Let's look at Dallas county's plots. Here are the R and Incidence plots:

You see that Dallas had an R value near 2.0 for a few weeks in late April and Early May, and look at the corresponding increase in cases. This had leveled off for a few days before 5/14, but the model projects it to steeply grow. We see very similar curves in surrounding counties in the Dallas metro area.

Let's look at COVID-19 related hospitalizations in Dallas.

These have been growing steadily since last April -- doubling in the two weeks from 5/4 to 5/19 and growing 10-fold in a month (even after subtracting off discharged patients. This indicates the rising incidence seen above is real and being manifest in hospitals, and if it continues the medical system in Dallas could become strained.

Again, it may not happen like this in Houston, but needs to be watched carefully.  Houston is a bit behind Dallas in this trend but could be on the same road.

So what do I think people in Houston should do? I don't think broad stay-at-home lockdowns are the answer, and I not saying everyone should shut themselves into their house and not go out at all. I recommend for individuals to take reasonable precautions. Super spread events have been the major problem with this crisis -- one or two of these can lead to major outbreak in an area. So avoid big crowds, especially indoor as the virus seems to spread less efficiently outdoors. Especially avoid indoor crowds where people are singing or talking loudly, yelling, screaming (or booing!), or taking deep breaths because of intense exercise -- these all have been shown to expel large volumes of respiratory and aerosol particles which seem to be the key modes of viral spread. At work or in stores, practice basic social distancing to keep from being too close to too many people, try not to touch public surfaces that most people wouldn't touch, and keep your hands clean. Wear masks.

Wearing masks is not a sign of weakness -- asymptomatic spread is one of the major problems with this outbreak -- if people wear masks, especially when in enclosed, crowded situations, it could significant limit spread. From what has been learned it appears respiratory and aerosol droplets are the primary mode of viral spread in SARS-CoV-2. The key in getting infected is exposure to a certain load of virus -- even homemade masks, properly worn, will block a percentage of virus and could make a difference. The primary benefit of the mask is not for you but for others just in case you are infected but asymptomatic -- if everyone were to play along and do this, it would be very hard for the virus to spread.

With these basic steps, I think the viral spread can be significantly limited and outbreaks prevented, even without lockdowns.
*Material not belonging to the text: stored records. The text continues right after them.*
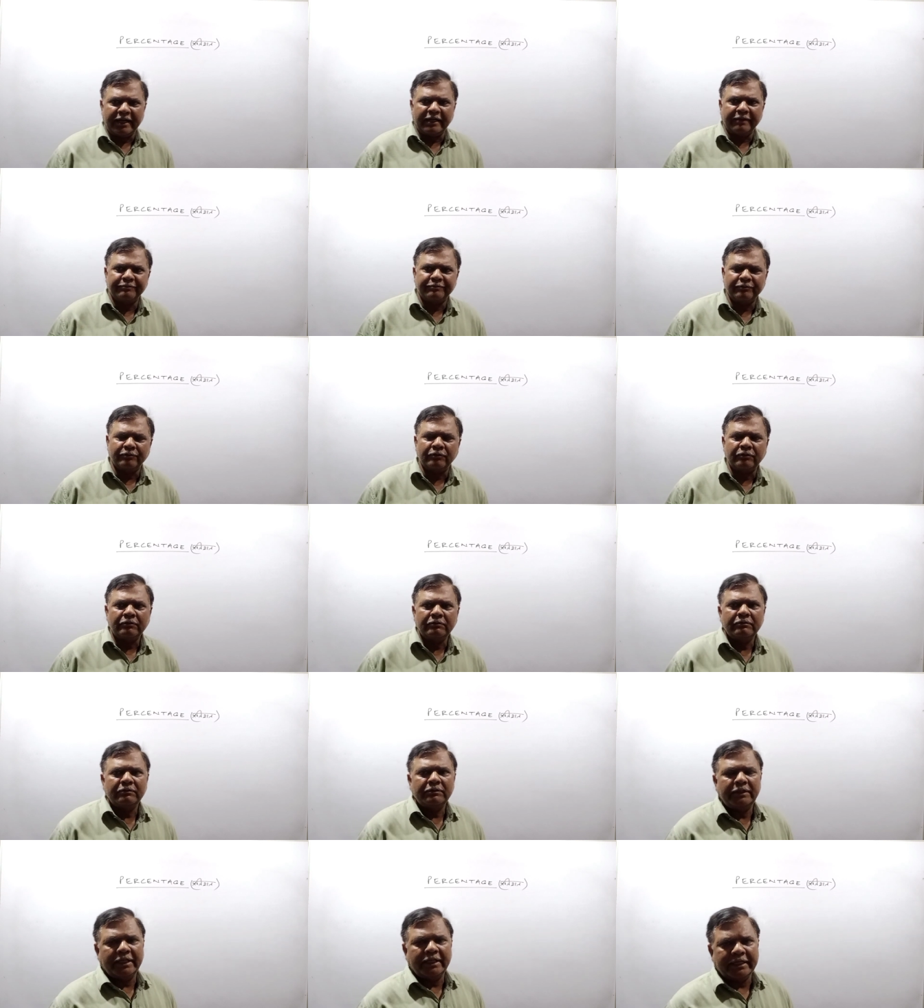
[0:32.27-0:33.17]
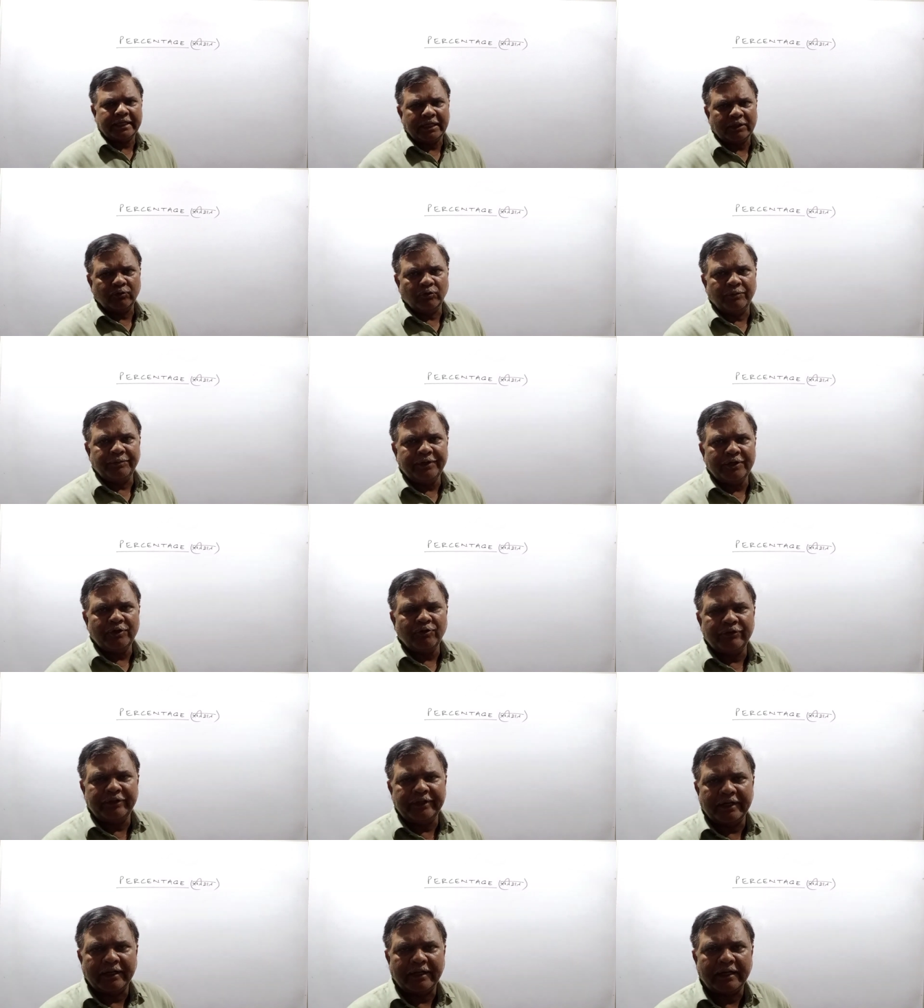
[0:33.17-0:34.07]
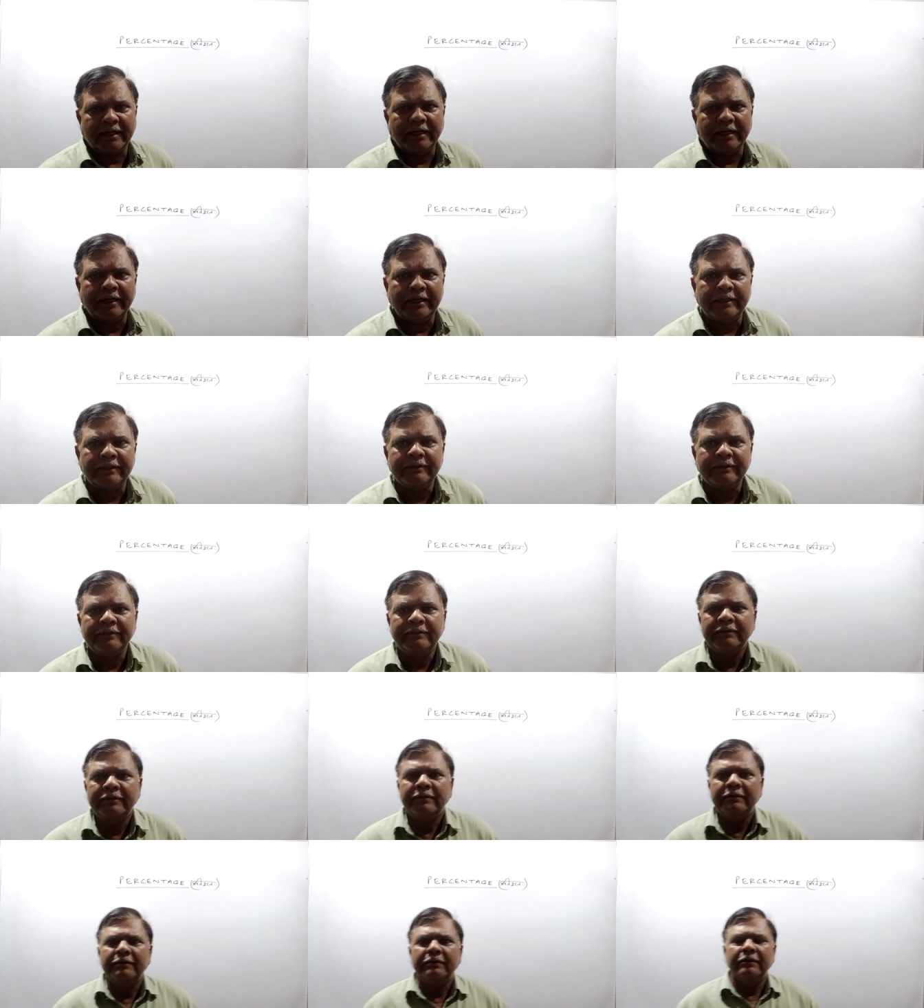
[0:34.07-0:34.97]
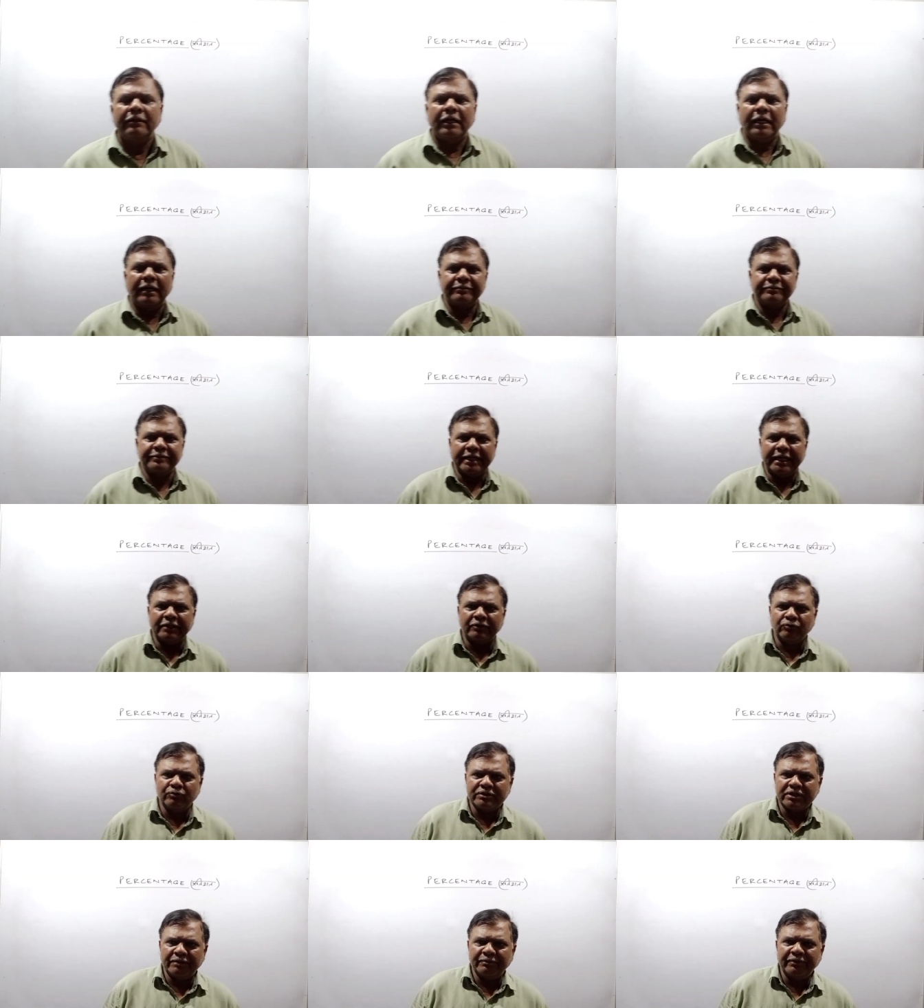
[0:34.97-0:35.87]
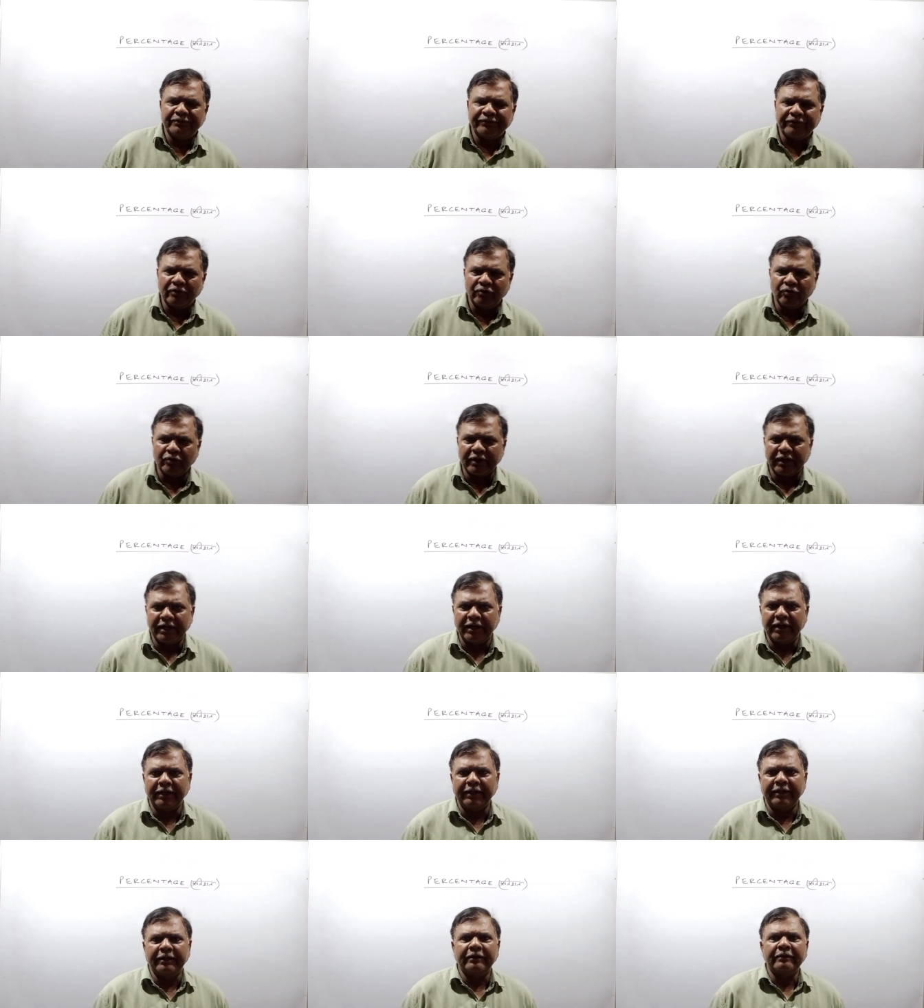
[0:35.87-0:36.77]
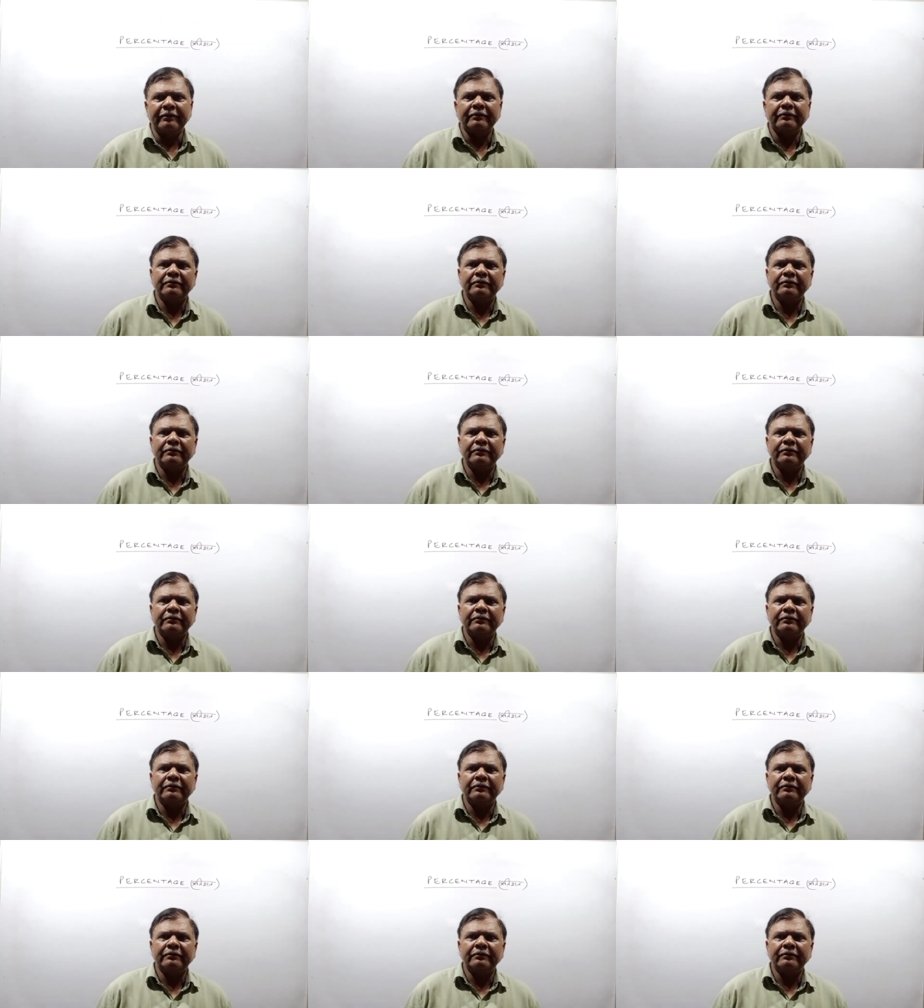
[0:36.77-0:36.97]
है आपको एक या दो वीडियो दे रखा है आप चाहे तो उसे भी फॉलो कर लेंगे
But if too many people are careless and don't show any caution, it increases the chance for super-spread events that would lead to a major outbreak and make Houston (and Dallas) the epicenter of the crisis -- which the model thinks could easily happen, and then there will be major lockdowns again. And not just in Texas -- in response, it is likely that lockdowns would again spread all over the country out of fear.

If people use their liberty to show a degree of caution, smartly putting into practice what we have learned to date, then this crisis can be managed without top-down government intervention. However, if people do not show enough caution, municipalities may see no other option but to impose external restrictions, and likely extreme ones.

Be safe and be smart! We love you guys!